Solistahuacán means in the Náhuatl language: place of those who have weapons of steel. It is nestled in the mountains of northern Chiapas. Its terrain is rugged. There They worship Señor de Esquipulas 1 and Seventh Day Adventists abound. Some 30,000 people live there, almost half of them indigenous. More than 50 percent of the villagers live in extreme poverty.

In spite of that, Don Toño and Doña Meche started a luxury car business and acquired multiple ranches, without regard for their price. He became good friends with the region’s mayors.
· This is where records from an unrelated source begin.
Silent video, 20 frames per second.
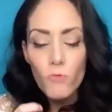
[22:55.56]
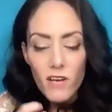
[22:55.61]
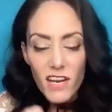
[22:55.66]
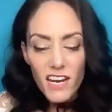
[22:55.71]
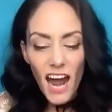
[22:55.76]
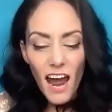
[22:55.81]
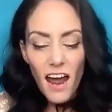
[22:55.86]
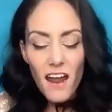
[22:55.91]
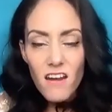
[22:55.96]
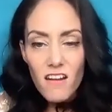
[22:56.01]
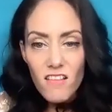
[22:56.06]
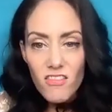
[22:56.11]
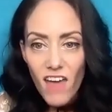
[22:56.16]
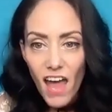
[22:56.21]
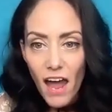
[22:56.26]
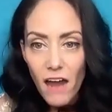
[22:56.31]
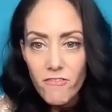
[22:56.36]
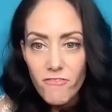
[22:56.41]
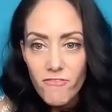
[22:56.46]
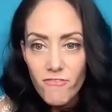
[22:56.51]
get yeah,
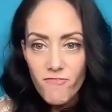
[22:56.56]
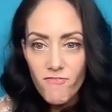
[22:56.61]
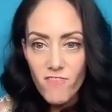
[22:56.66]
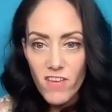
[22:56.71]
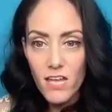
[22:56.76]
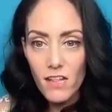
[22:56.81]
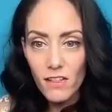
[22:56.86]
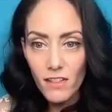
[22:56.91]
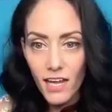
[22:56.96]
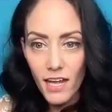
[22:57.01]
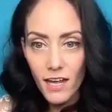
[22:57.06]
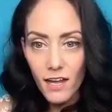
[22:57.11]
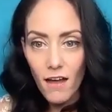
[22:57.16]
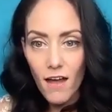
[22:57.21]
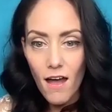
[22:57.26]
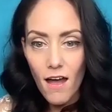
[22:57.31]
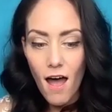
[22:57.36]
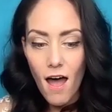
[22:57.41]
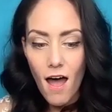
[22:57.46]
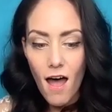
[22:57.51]
exactly. that feeling
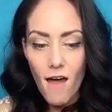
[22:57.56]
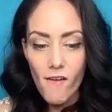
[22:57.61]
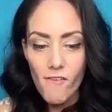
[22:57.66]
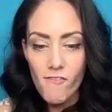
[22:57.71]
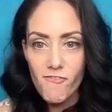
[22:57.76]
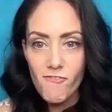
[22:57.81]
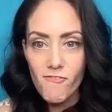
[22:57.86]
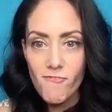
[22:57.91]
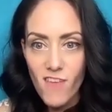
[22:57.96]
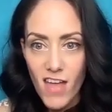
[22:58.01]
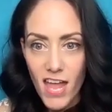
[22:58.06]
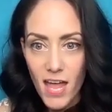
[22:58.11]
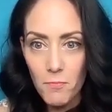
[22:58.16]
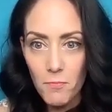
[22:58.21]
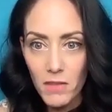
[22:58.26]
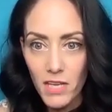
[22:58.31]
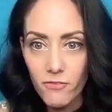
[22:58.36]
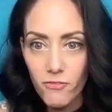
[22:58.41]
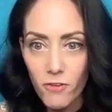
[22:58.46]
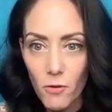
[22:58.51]
of
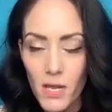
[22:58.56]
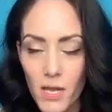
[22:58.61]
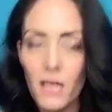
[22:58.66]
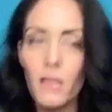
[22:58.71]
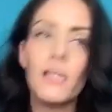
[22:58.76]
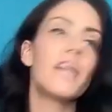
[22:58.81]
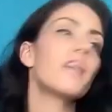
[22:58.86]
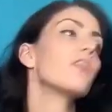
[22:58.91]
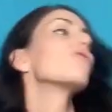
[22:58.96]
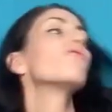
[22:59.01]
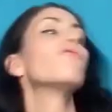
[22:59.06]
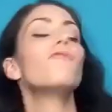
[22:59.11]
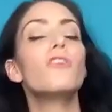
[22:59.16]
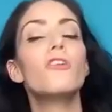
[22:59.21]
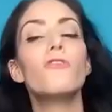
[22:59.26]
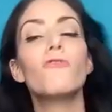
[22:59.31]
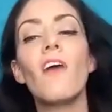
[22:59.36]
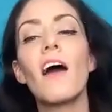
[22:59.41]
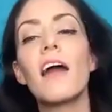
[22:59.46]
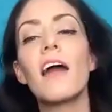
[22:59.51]
family from Mia. Like, you you
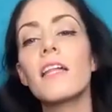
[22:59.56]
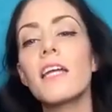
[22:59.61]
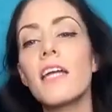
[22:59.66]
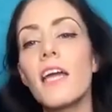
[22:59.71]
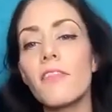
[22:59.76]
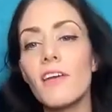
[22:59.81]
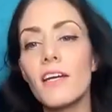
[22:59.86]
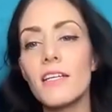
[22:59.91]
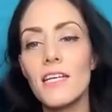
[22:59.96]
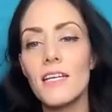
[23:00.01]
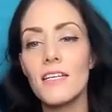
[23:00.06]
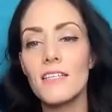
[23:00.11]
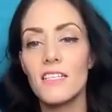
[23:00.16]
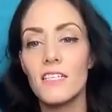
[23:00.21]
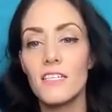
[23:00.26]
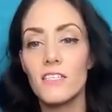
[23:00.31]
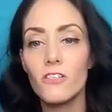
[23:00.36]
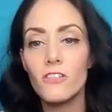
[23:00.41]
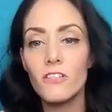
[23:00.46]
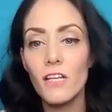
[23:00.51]
finally get that taste,
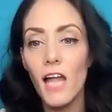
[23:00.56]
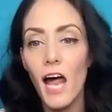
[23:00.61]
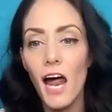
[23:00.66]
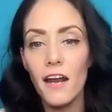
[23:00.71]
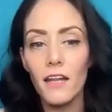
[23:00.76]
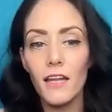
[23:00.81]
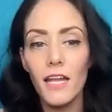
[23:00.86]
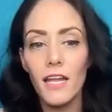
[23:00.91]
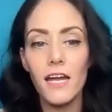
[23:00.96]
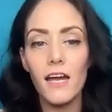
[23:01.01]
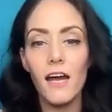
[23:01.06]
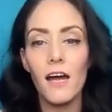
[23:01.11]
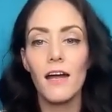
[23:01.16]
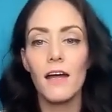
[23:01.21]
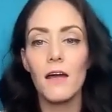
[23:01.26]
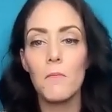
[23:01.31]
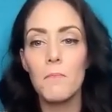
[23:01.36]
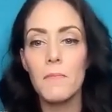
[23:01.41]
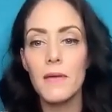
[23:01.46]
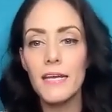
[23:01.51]
because there's a lot of like
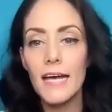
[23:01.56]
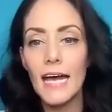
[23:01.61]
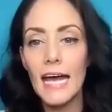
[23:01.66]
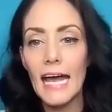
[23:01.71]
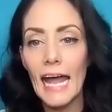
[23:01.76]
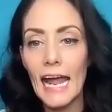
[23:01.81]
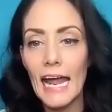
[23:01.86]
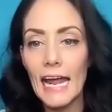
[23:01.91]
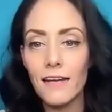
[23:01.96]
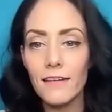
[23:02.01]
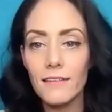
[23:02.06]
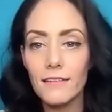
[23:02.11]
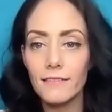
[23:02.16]
Mia hate,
He financed electoral campaigns in the municipalities of Rayón, Tapilula, Jitotol, Solusuchiapa, Juárez, Pueblo Nuevo and Rincón Chamula, in exchange for letting him appoint the police commanders. Politicians and those responsible for municipal and state public security would stop by his home to “say hello” (https://bit.ly/3equCYL).

But, five years after they settled in that corner of Chiapas, they were arrested. Interpol had been looking for them since 2008. The request came from the United States. The Office of Foreign Assets Control (OFAC) of the US Treasury Department designated the Laredos’ as members of organized crime, dedicated to the production and distribution of heroine from Mexico to the United States. They placed it in batteries and vehicle bumpers, as well as in cans of fruits and vegetables, and transported it to Philadelphia, Chicago, New York and Camden, New Jersey. Antonio, according to the Americans, was the main coordinator of the group. His wife Mercedes was accused of sending proceeds from the sales to Mexico.

Between 2013 and 2018, from a humble Chiapas municipality the Laredo Barrios couple operated a powerful drug trafficking network with impunity. Their wealth and power were inexplicable to the eyes of everyone. But that didn’t matter. They flourished under the protection of an extensive web of impunity and protection, and of agents who pillaged and subjugated the region’s indigenous communities. They were arrested at the request of the United States, which also called for their extradition (https://bit.ly/3hA398W).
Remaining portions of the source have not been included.